The Fairley Brothers in Japan

David Starkey author

Format:Paperback

Publisher:Turner Publishing Company

Publishing:30th Oct '25

£12.99

This title is due to be published on 30th October, and will be despatched as soon as possible.

The Fairley Brothers in Japan cover

From the author of Poor Ghost comes a poignant road trip novel following two middle-aged brothers, Chris and Andy Fairley, as they attempt an unlikely musical comeback in Japan.

Chris and Andy Fairley couldn’t be more opposite—Chris, an uptight, ever-pessimist, and Andy, a go-with-the-flow hopeful. Their glory days seemed long behind them since their moderate success as a folk-rock duo and their relationship with each other fizzled out in the mid-1980s. But when their hit song is unexpectedly chosen for a Japanese car commercial, the men are given one last shot to revive their fame and friendship.

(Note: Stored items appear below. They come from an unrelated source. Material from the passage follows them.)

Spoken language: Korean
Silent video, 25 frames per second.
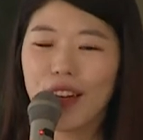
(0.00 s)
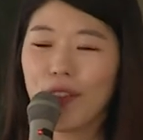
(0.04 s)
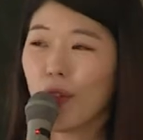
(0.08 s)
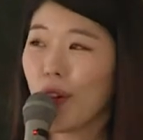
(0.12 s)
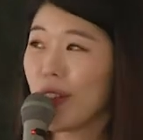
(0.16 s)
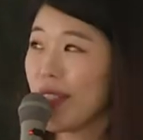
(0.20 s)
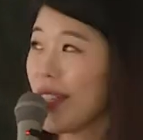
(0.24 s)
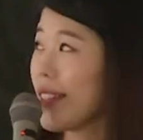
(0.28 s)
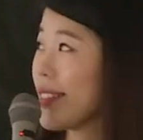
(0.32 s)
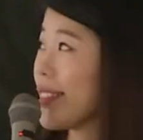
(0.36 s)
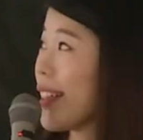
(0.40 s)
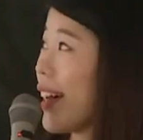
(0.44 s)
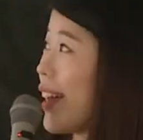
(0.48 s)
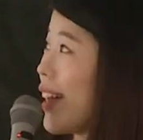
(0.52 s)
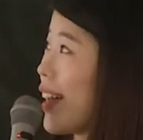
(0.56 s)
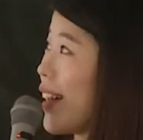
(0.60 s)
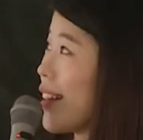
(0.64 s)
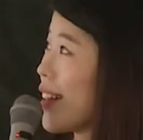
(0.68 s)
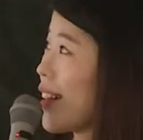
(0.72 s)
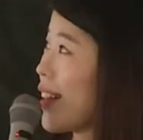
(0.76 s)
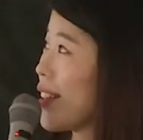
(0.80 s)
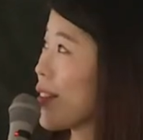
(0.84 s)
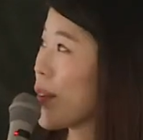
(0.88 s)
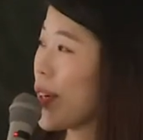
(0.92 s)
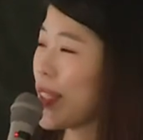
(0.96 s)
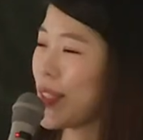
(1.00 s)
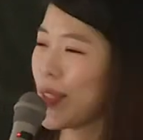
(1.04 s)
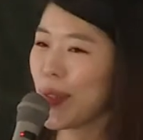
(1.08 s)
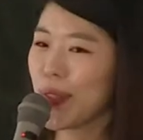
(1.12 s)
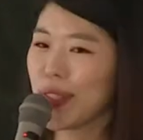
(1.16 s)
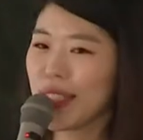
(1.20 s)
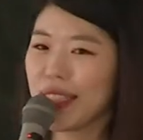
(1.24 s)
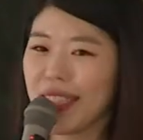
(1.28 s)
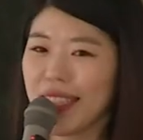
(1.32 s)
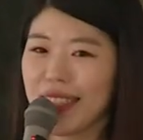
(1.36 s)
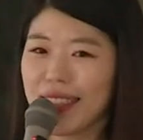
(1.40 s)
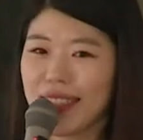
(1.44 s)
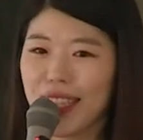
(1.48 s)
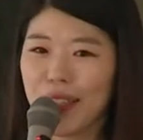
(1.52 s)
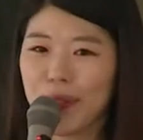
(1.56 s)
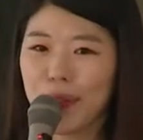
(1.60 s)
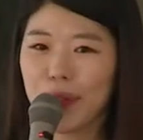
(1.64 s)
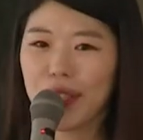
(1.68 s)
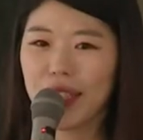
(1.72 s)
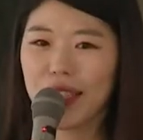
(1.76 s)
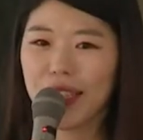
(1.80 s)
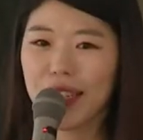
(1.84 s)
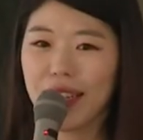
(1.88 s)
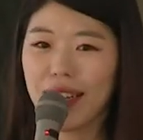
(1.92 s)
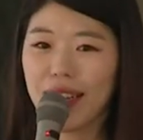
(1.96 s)
워낙 다양한 과정들이 있다
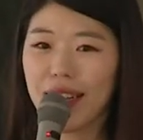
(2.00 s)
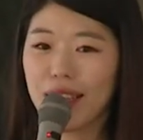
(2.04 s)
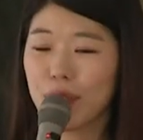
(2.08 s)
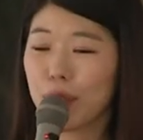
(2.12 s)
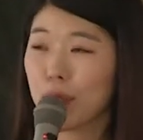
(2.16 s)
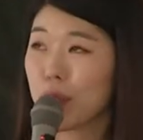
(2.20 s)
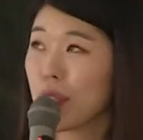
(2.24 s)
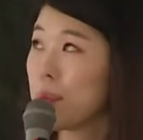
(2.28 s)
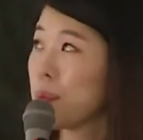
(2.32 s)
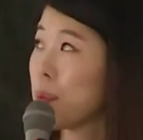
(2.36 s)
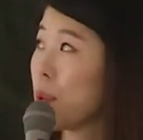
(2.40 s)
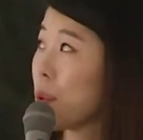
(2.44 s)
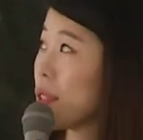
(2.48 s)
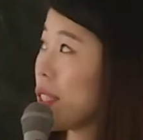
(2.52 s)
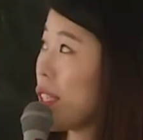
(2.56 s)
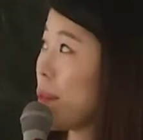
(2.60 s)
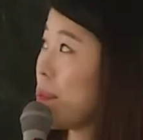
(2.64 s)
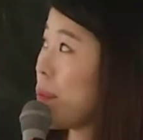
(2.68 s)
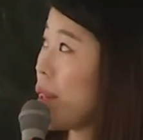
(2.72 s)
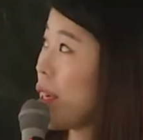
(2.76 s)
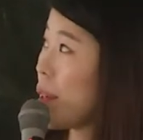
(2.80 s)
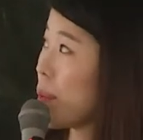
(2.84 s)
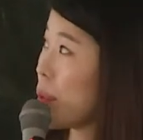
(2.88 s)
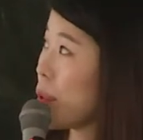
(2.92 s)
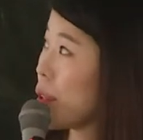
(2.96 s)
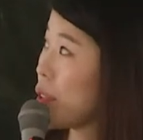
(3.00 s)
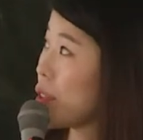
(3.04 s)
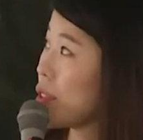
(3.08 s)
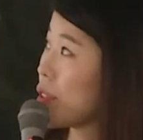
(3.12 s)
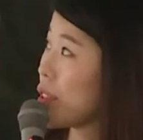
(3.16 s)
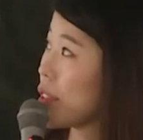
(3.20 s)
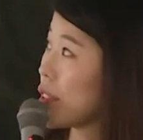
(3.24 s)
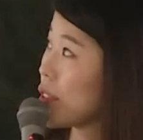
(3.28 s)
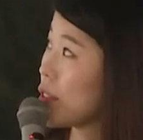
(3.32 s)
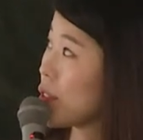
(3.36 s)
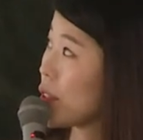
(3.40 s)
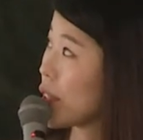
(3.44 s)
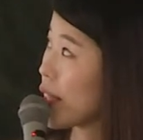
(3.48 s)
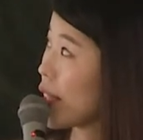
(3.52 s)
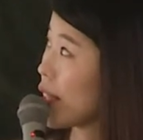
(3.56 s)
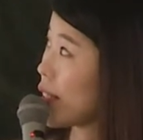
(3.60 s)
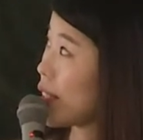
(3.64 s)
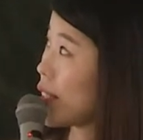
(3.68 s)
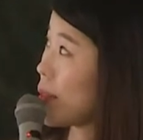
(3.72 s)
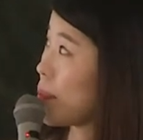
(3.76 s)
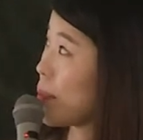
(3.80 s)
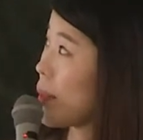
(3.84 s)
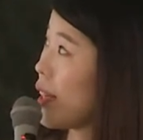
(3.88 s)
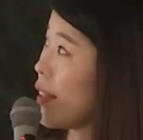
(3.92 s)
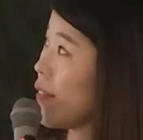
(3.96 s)
보니까 조금 복잡해 보일 수
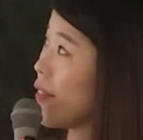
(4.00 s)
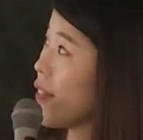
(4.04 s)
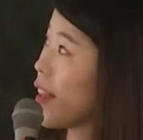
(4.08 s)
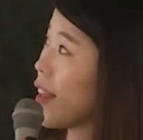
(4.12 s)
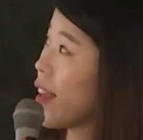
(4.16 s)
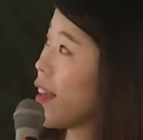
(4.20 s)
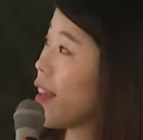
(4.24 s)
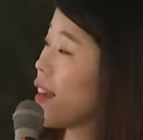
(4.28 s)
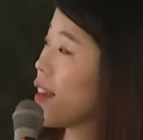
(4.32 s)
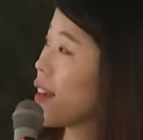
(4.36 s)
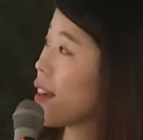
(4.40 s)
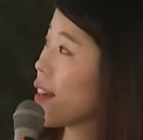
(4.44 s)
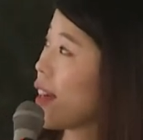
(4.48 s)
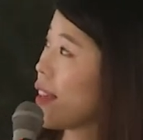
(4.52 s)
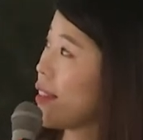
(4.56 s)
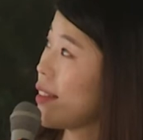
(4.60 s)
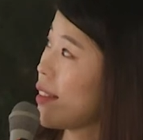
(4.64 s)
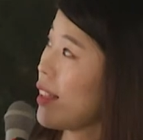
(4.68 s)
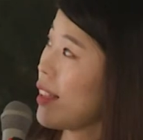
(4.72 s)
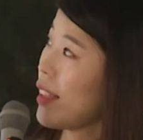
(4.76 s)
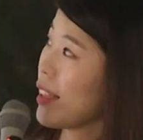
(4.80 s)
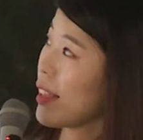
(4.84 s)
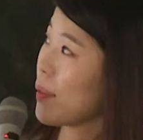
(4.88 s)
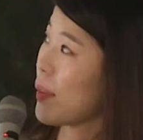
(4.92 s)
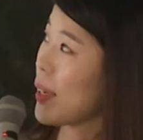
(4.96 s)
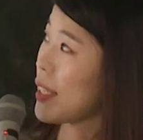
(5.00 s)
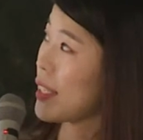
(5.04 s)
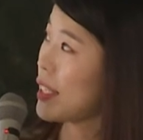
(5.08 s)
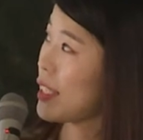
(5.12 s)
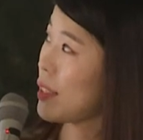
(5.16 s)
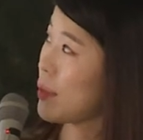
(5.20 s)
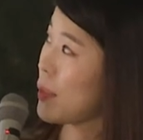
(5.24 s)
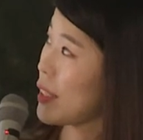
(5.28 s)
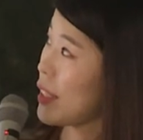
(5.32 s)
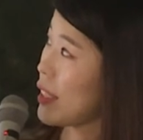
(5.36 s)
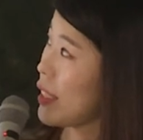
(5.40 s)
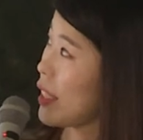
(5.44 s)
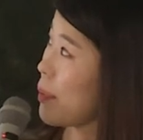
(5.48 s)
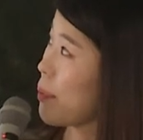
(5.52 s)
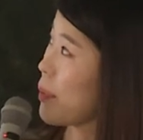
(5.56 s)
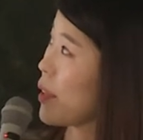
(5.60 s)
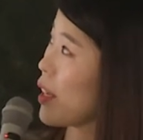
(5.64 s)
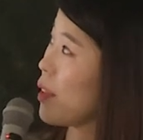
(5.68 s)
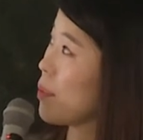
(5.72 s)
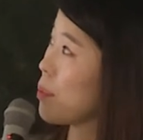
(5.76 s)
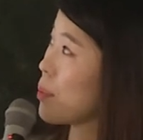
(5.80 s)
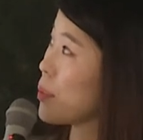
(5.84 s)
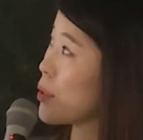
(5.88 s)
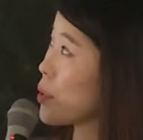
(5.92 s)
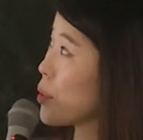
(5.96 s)
있겠지만 간단하게 말씀을
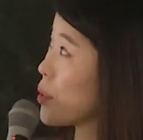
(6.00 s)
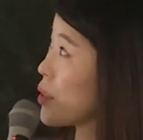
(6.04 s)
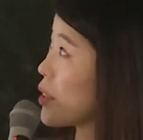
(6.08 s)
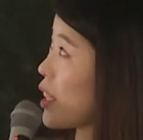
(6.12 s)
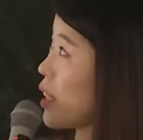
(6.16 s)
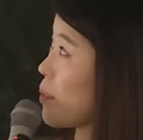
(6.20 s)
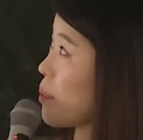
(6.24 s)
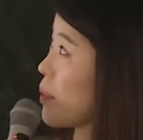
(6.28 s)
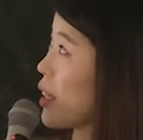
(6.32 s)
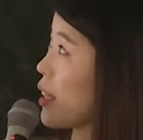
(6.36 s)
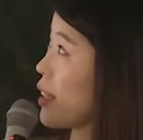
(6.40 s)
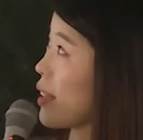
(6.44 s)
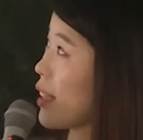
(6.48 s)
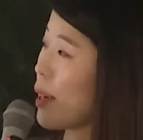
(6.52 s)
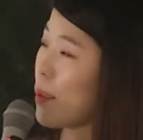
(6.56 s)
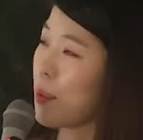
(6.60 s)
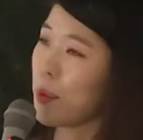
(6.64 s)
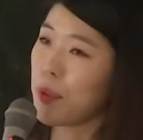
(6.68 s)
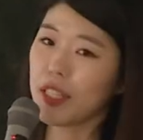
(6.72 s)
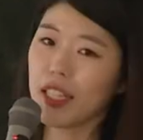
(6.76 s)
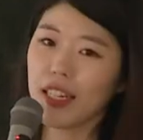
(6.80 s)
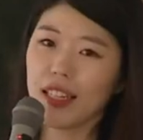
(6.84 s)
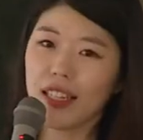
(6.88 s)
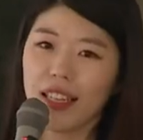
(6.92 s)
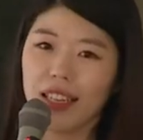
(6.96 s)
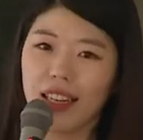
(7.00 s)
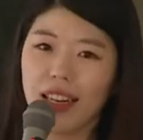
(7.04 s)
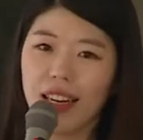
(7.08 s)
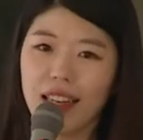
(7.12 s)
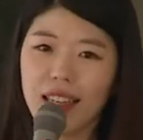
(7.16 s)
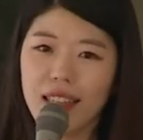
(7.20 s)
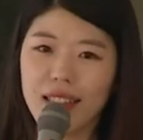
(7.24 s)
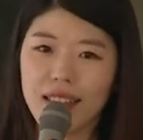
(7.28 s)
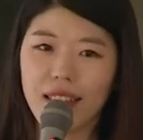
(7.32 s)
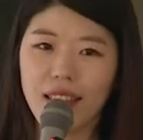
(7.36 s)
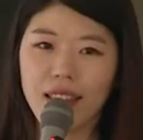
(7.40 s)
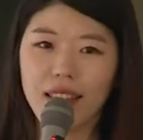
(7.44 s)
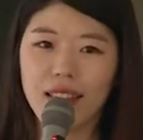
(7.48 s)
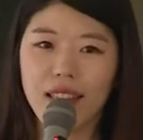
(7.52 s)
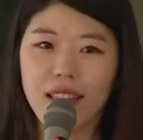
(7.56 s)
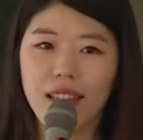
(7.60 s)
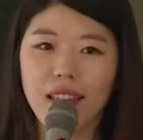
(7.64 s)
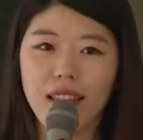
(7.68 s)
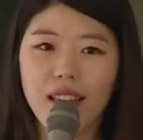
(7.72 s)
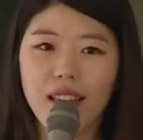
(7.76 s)
드리면 프로그래밍이나 모델링, 아키텍팅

They embark on a tour across Japan, but soon find their venues are far from glamorous: a wedding reception where they're asked to play their hit on repeat, a flower farm gift shop, a windy sculpture park, and a restaurant where customers catch their own fish. As tensions between the brothers rise and a strange reporter begins following them all around the country, the men aren’t sure if the band or their relationship will survive. With echoes of Andrew Sean Greer’s Less, The Fairley Brothers in Japan is a gently comic exploration of aging, family, and belonging. It’s a tale of two brothers, not just hitting the road, but rediscovering themselves along the way.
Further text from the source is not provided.